1.4.Maksud dan Tujuan Penelitian 1.4.1. Maksud Penelitian Penelitian ini dilakukan dengan maksud untuk mengetahui nilai-nilai komunikasi dalam upacara adat Reba pada masyarakat Desa Be’a Pawe, Kecamatan Golewa Barat, Kabupaten Ngada.
1.4.2. Tujuan Penelitian Berdasarkan maksud penelitian diatas maka tujuan penelitian ini adalah untuk memperoleh pengetahuan tentang nilai-nilai komunikasi dalam upacara adat Reba pada masyarakat Desa Be’a Pawe, Kecamatan Golewa Barat, Kabupaten Ngada.
1.5.Manfaat Penelitian 1.5.1. Manfaat Teoritis Adapun kegunaan teoritis dari penelitian ini, yaitu: 1. Mengembangkan studi tentang kamunikasi budaya. 2. Penelitian ini diharapkan dapat menambah informasi akademik bagi peneliti lainnya di Program studi Ilmu Komunikasi Fakultas Ilmu Sosial dan Ilmu Politik pada Universitas Katolik Widya Mandira khususnya dalam melakukan penelitian tentang interpretasi nilai-nilai komunikasi dalam budaya. 1.5.2. Manfaat Praktis Kegunaaan praktis dari penelitian ini adalah: 1. Bagi almamater, hasil penelitian ini dapat berguna dalam melengkapi referensi kepustakaan pada FISIP Unwira khususnya Program Studi Ilmu Komunikasi. 2. Bagi masyarakat khususnya masyarakat Desa Be’a Pawe, hasil penelitian ini diharapkan dapat menjadi bahan informasi dalam memberi tanggapan terhadap Reba.

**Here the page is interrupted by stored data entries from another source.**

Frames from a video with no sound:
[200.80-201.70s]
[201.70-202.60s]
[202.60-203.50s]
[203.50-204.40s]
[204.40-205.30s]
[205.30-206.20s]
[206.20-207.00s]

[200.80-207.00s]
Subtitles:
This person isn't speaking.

3. Bagi Dinas Pariwisata Kabupaten Ngada, hasil penelitian ini dapat berguna sebagai bahan refrensi tentang kebudayaan Ngada.

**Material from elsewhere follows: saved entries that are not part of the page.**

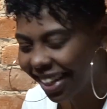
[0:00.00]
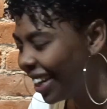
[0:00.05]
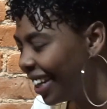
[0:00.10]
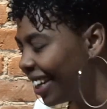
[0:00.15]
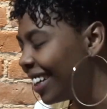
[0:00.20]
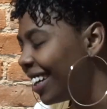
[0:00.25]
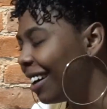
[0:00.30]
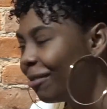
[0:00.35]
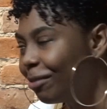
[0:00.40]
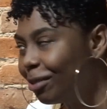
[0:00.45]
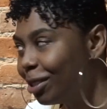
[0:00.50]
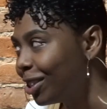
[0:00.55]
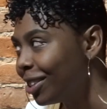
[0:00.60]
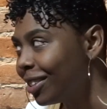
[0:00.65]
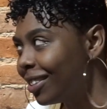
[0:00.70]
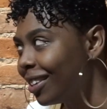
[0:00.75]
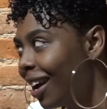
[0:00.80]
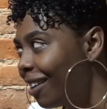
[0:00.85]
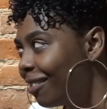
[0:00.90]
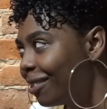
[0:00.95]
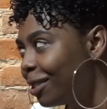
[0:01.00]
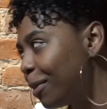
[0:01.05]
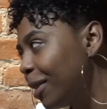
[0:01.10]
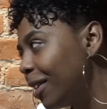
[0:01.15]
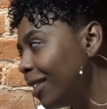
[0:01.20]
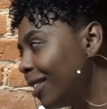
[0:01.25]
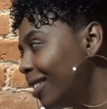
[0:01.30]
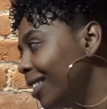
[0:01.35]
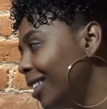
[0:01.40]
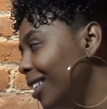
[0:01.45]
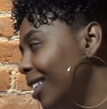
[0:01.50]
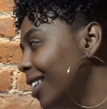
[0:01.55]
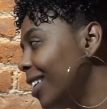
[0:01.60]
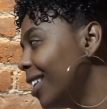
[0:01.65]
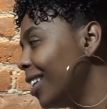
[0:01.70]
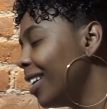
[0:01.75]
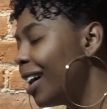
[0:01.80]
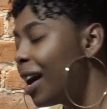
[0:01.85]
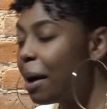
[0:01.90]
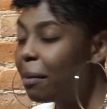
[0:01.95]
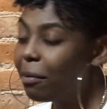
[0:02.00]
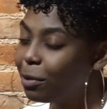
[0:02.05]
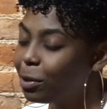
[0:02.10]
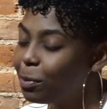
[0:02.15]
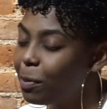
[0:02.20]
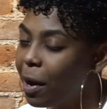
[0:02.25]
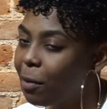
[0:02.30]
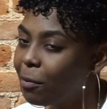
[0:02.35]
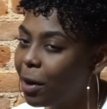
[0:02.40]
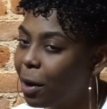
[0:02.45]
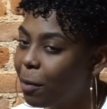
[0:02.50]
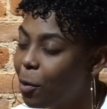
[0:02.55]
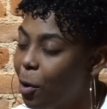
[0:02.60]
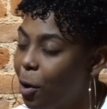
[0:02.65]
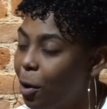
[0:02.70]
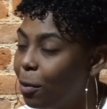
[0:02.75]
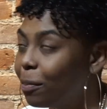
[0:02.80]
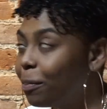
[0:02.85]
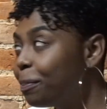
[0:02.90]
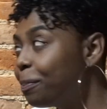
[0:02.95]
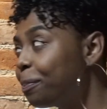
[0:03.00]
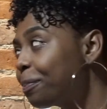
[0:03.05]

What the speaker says: Like, I'm just not respond. I'm gonna respond when I'm calm.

1.6.Kerangka Pemikiran Kerangka pikiran penelitian ini adalah sebuah penalaran yang dikembangkan dalam menyelesaikan masalah penelitian ini. Kerangka pikiran pada dasarnya mengembangkan pikiran dan landasan rasional dari pelaksanaan penelitian tentang nilai-nilai komunikasi dalam upacara Adat Reba pada masyarakat Desa Be’a Pawe, Kecamatan Golewa Barat, Kabupaten Ngada. Upacara adat Reba pada masyarakat Kabupaten Ngada, khususnya Desa Be’a Pawe, Kecamatan Golewa Barat, diyakini sebagai salah satu bentuk luapan kegembiraan atau salah satu wujud ucapan rasa syukur (religi) atas hasil panen. Reba merupakan perpaduan antara masyarakat, dengan leluhur. Upacara adat Reba dilakukan untuk memberi makan terhadap para leluhur, dan dilanjutkan dengan O Uwi. Sesuai dengan pemahaman konseptual yang diuraikan di atas, maka kerangka pikiran penelitian ini dapat digambarkan sebagai berikut.

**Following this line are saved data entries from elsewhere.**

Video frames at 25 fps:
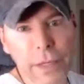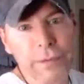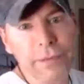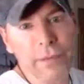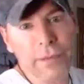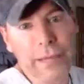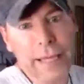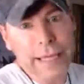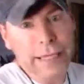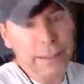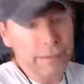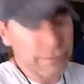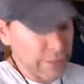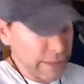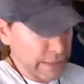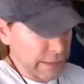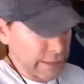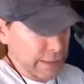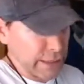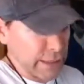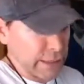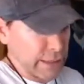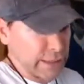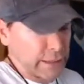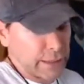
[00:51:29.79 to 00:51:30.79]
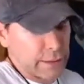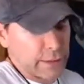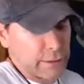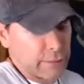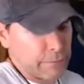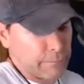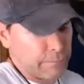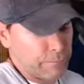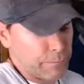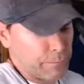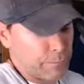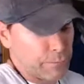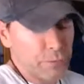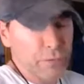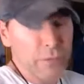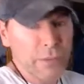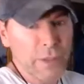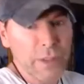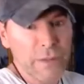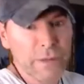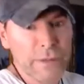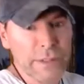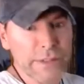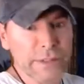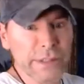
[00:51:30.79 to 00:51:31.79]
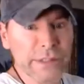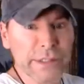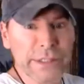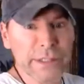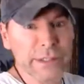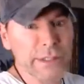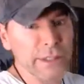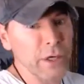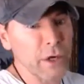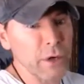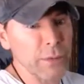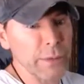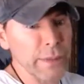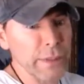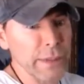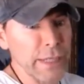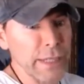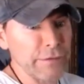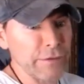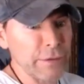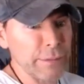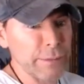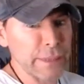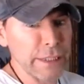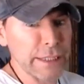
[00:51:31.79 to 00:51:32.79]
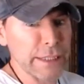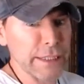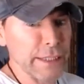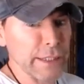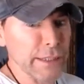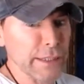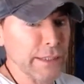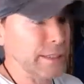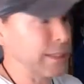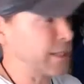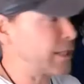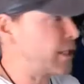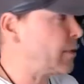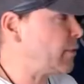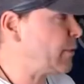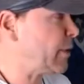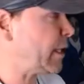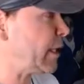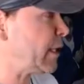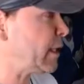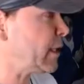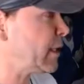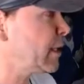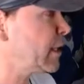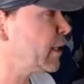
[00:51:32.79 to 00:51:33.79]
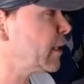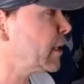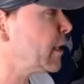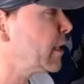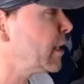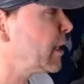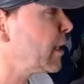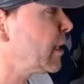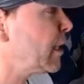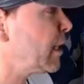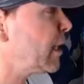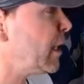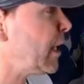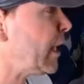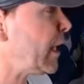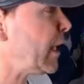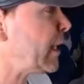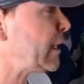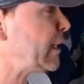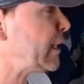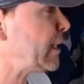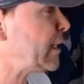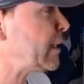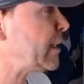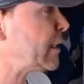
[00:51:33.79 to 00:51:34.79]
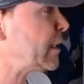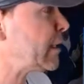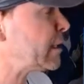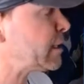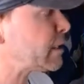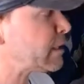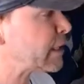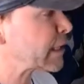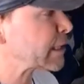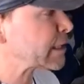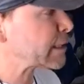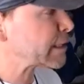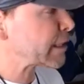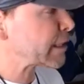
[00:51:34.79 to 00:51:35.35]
like this is his home and everybody needs to go away. And he'll like sit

Gambar 1.1: Kerangka Pemikiran Penelitian
Masyarakat Desa Be’a Pawe
Upacara Adat Reba
Nilai-Nilai Komunikasi Magis Historis
1.7.Asumsi Penelitian Asumsi merupakan dugaan yang diterima sebagai dasar, landasan berpikir karena dianggap benar. Asumsi peneilitian merupakan anggapan dasar yang digunakan untuk menggambarkan secara cepat fenomena yang hendak diteliti atau proposisi dalam penalaran yang tersirat dalam kerangka pikiran yang dijadikan sebagai pegangan peneliti untuk sampai kepada kesimpulan peneliti (Arikunto, 2010: 109). Dengan demikian asumsi yang dapat dibangun pada penelitian ini adalah upacara adat Reba menurut masyarakat Desa Be’a Pawe memiliki nilainilai komunikasi yang menjadi pesan hidup terhadap pribadi.
1.8.Hipotesis Penelitian Hipotesis merupakan jawaban sementara atas pandangan penelitian yang akan dilakukan. Dengan kata lain suatu pendapat yang digunakan untuk mengetahui kenyataan yang sebenarnya dari suatu hal yang belum terbukti kebenarannya (Darus,2009:34). Dalam penelitian ini, hipotesis yang menjadi pegangan penulis yaitu: masyarakat Desa Be’a Pawe, Kecamatan Golewa Barat, Kabupaten Ngada memiliki ritual upacara adat Reba.